───── Dataset content ─────
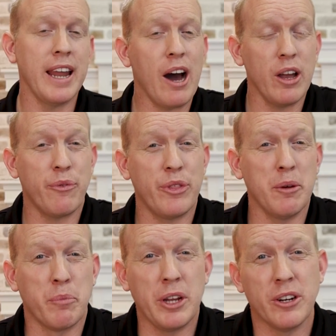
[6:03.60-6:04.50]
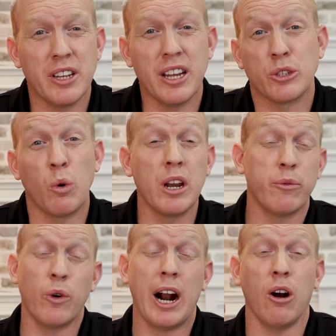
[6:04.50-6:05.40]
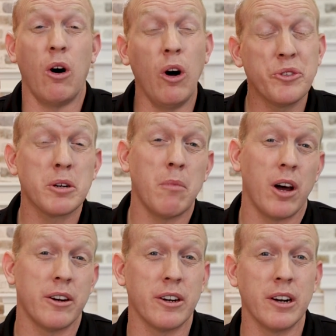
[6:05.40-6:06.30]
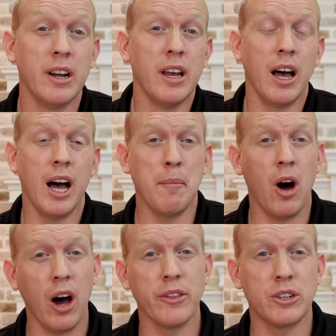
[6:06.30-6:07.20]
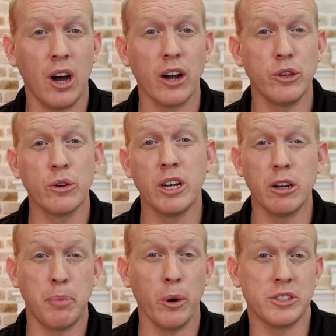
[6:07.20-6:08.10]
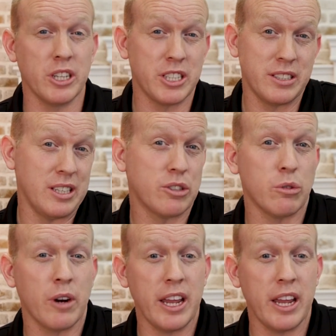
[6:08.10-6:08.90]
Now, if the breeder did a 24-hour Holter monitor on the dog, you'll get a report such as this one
─────
**Exercise goal**
Every entry above needs to be duplicated exactly, without its images.

**Answer area**
[6:03.60-6:04.50]
[6:04.50-6:05.40]
[6:05.40-6:06.30]
[6:06.30-6:07.20]
[6:07.20-6:08.10]
[6:08.10-6:08.90]
Now, if the breeder did a 24-hour Holter monitor on the dog, you'll get a report such as this one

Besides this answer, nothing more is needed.